William Skannerup, CEO of VeridenKey, a London-based blockchain identity verification developer, has one answer. "Our golden rule is no PII on the blockchain whatsoever, not even encrypted or hashed. Using a bit of sleight of hand, any PII that's been verified actually sits off-chain, and is instead only referenced to the blockchain."

Does this PII offloading process eradicate blockchain's security advantages? It is an open question, one that surprised some summit-goers, including Christie's CIO Richard Entrup. "The fact that blockchain is not GDPR-compliant immediately takes it off the table for a number of our applications," he said, adding that Christie's has invested too much in achieving GDPR compliance to risk GDPR fines, which can be up to 4% of a firm's turnover.

While GDPR compliance is one outstanding issue, the sheer size of the fakery problem the art market faces is also an underestimated one, says Julian Radcliffe, chairman of the London-based Art Loss Register (ARL), which maintains a database of stolen paintings, and artworks known to be forgeries, for police forces worldwide.
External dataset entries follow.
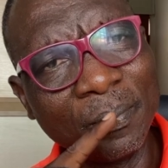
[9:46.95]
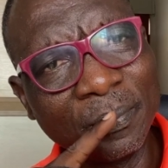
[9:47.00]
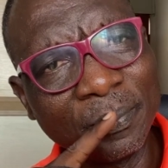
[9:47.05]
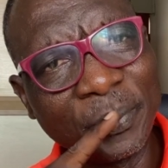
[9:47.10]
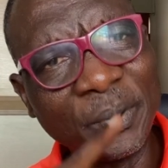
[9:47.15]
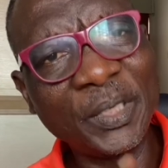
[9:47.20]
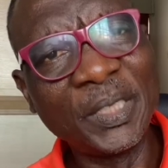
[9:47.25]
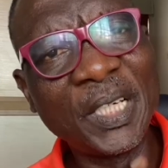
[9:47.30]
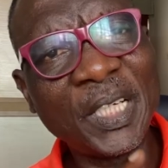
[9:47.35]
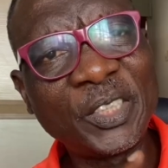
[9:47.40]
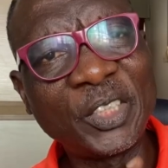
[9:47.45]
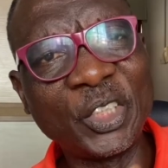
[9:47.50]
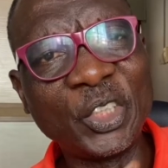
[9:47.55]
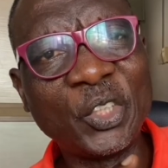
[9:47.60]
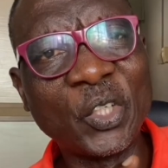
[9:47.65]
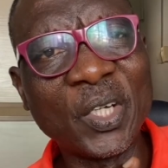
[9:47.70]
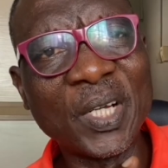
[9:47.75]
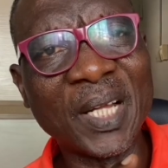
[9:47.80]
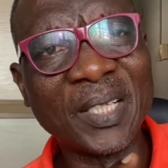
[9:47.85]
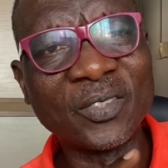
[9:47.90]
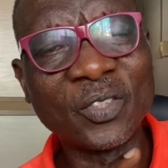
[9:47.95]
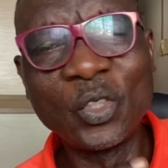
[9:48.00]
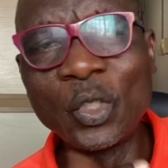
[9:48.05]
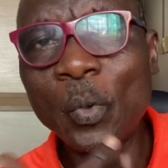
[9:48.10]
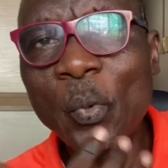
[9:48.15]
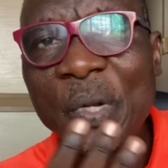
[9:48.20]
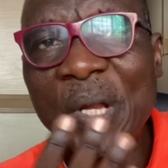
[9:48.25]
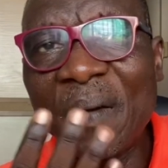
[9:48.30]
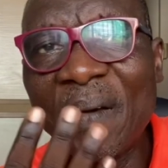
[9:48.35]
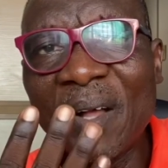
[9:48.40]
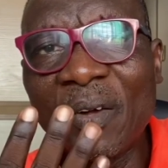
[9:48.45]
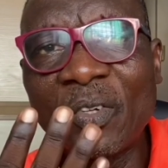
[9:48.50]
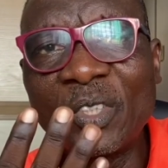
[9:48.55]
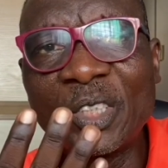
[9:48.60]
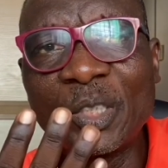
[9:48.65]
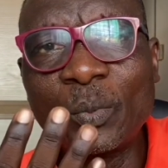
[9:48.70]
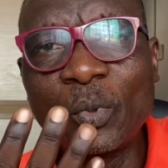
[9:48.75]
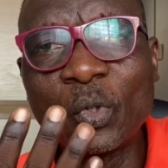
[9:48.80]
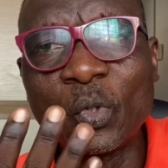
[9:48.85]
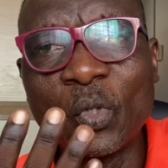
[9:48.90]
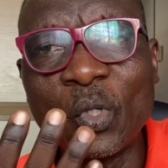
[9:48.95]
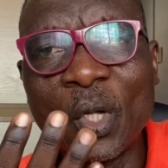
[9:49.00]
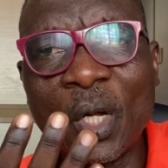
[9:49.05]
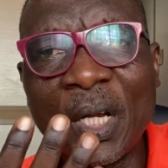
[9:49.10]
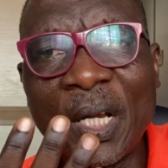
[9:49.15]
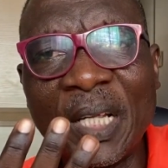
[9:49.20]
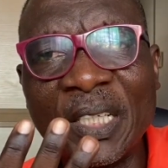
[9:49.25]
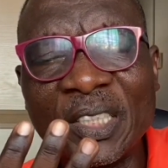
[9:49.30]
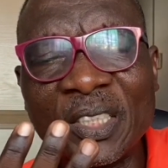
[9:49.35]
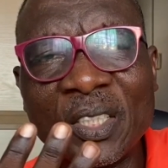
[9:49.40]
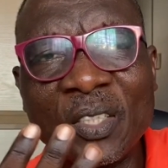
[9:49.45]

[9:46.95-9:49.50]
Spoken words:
predatory journals, you will never contribute to knowledge.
Over 27 years, ALR has helped recover £100 million in stolen art, and put more than 30 people behind bars.

"I think you have no idea of the costs involved in checking on people who might give you misleading information," Radcliffe told blockchain enthusiasts at the summit. "We now spend four times as much checking data than we do entering new data in what is a very expensive and labor-intensive operation. Blockchain could, one day, be very helpful, but it will not replace the huge verification effort this task requires."

While GDPR and verification issues may dampen enthusiasm for blockchain as a salve for art's problems, Hedera Hashgraph's Fried is confident "There are ways to fix the art market's problems that do not involve blockchains."

Paul Marks is a technology journalist, writer, and editor based in London, U.K.